Here stretches on forever. It’s like being trapped within a cloud, a shapeless blur until images lift from the mist, appearing before me like memories playing out on a vintage projector. Two strangers meander down a beaten path beyond the maze, their bodies corporeal and yet fuzzy around the edges.
They stroll closer toward me, but neither person acknowledges my presence in the slightest. They’re both swept away in conversation, speaking as if I don’t exist beside them.
“His name is Oleander Lockwell, is it not?” a young woman’s voice pries. “The lover you’re meeting with. He’s a student here.”
My entire body goes tense. For a dead girl, Anastasia Hart is very alive right now at her sister’s side. Rosacea colors the apples of hercheeks, a bright flush of pink against her ivory skin. She’s more than an urban legend. She’s tendons and flesh and bone; a girl my age, alive and breathing and oblivious as to what’s to come.
“What of it?” she sniffs, her wide-eyed stare giving her face an ethereal, Renaissance quality. Her bright red hair is bundled high atop her head, crowned with a series of intricate braids. She’s beautiful, but her shoulders slump, her fingers toying self-consciously with a loose curl.
“Did you know he was engaged once before?” her sister asks. “The girl died.”
Helen couldn’t be any more her opposite. Everything about her is confident, vibrant, electric.
Anastasia wrings her hands helplessly at her side, her mouth thinning into a severe tight line.
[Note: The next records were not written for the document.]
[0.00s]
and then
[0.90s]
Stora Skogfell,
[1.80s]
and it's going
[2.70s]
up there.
There’s a tense beat of silence between them, an unspoken challenge flaring hot in her eyes. “Is a man not allowed to experience tragedy?” she asks after a telling moment.
“I never said that, but it’s odd for him to have fled town after and then pursued you, don’t you think?” Helen challenges, her expression a mingled mess of desperation and steadfastness.
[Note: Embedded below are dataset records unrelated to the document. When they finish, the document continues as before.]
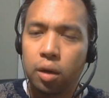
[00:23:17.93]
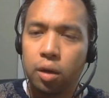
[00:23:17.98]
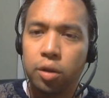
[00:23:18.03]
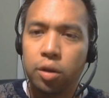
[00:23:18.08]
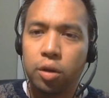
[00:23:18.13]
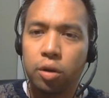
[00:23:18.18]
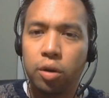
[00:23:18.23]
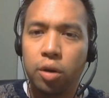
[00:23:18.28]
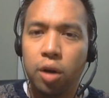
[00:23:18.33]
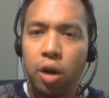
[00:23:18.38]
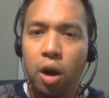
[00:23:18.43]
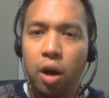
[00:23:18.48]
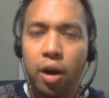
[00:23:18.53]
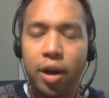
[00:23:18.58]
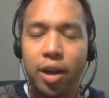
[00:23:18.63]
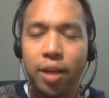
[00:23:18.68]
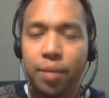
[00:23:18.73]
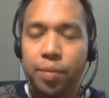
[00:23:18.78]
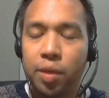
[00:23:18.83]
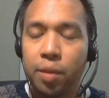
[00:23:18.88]
The
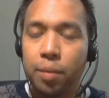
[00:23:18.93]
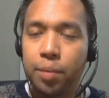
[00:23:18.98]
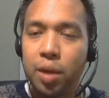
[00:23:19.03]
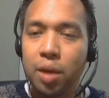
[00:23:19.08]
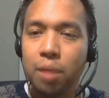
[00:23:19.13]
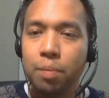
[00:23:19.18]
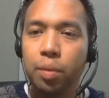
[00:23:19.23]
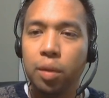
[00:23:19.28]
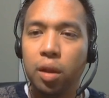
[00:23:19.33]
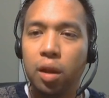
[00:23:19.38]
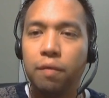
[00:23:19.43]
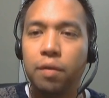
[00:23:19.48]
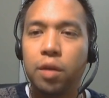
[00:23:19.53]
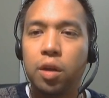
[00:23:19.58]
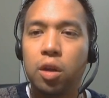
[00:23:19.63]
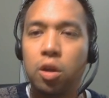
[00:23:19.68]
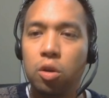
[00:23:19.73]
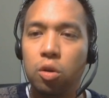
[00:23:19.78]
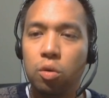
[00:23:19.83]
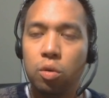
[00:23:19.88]
Qunari. The people of the
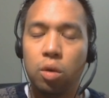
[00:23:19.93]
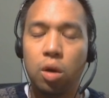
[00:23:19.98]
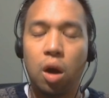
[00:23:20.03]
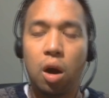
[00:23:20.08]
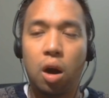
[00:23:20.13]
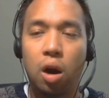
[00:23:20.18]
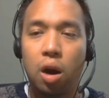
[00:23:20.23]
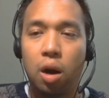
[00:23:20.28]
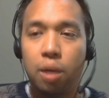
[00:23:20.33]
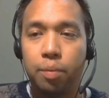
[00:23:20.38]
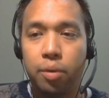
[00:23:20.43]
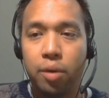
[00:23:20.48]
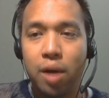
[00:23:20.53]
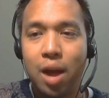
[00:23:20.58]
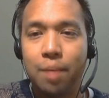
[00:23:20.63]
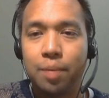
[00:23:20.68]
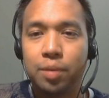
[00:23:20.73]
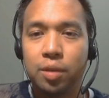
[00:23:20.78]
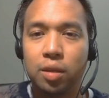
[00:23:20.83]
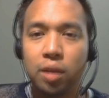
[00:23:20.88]
Qun are
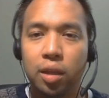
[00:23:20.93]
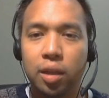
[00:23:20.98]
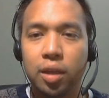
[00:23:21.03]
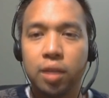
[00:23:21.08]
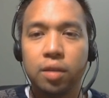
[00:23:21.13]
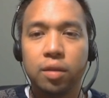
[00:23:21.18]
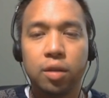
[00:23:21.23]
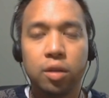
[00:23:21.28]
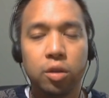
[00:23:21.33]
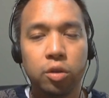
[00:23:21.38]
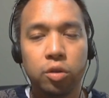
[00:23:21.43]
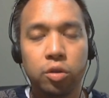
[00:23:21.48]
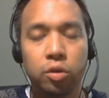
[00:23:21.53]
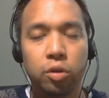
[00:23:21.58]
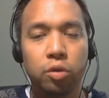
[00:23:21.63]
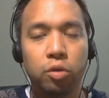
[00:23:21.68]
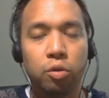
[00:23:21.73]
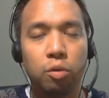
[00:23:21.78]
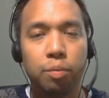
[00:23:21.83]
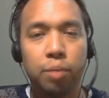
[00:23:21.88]
perhaps the least
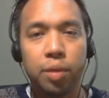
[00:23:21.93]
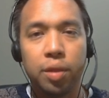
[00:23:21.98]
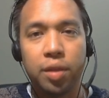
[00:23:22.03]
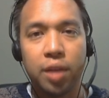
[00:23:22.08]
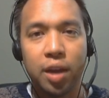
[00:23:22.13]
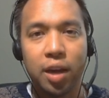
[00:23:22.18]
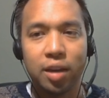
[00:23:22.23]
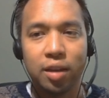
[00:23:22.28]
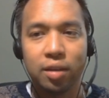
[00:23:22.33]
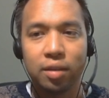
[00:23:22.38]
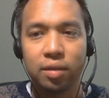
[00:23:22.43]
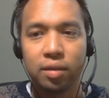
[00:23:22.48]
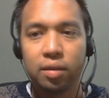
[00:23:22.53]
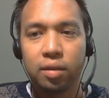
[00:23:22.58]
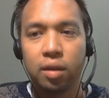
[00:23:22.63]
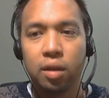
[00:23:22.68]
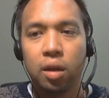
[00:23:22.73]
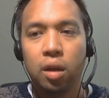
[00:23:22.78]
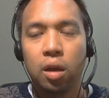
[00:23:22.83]
understood group in Thedas.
“It’s odd for you to concern yourself with him,” Anastasia replies tartly, her eyes darting briefly to mine, but apparently seeing nothing beyond the rustle of greenery. I shiver all the same. “You don’t know him.”
“It’s my duty as your sister—”
“To spoil my happiness?” she snaps, her hands balled tightly and her nostrils flared. “Is that your great familial duty?”
Helen captures her sister’s fists in her own hands. “My duty is to keep you safe, Ana!”
Tearing herself away, Anastasia gestures dramatically at her body, her fingers a flourish from top to bottom. “Do I look harmed? Do I lookas though I might be in any sort of danger? I’m happier than I’ve ever been, and you’d do well to stick your nose elsewhere.”
Helen blows a measured breath between her teeth. “Any other man. Go for anyone else other than him. He’s bad news. I need you to listen to me.”
Ana’s expression teeters beyond rage and sends her into a deep, watery-eyed chasm. She sniffles, and the high planes of her cheeks color further. “Who would you have court me? Christopher McNally? Oh, wait, yes, that’s right, he’s smitten with you. Bernie Hawthorn? Hmm, no, that’s right, he also favored you. It’s easy for you to look for another suitor when you have the whole world vying for your attention.”
Helen balks. “That isn’t what I meant.”
“No, I know what you meant, sister. I finally found my own slice of happiness, and you wish to dash it. So what is it now?”
“He is only with you for your inheritance!”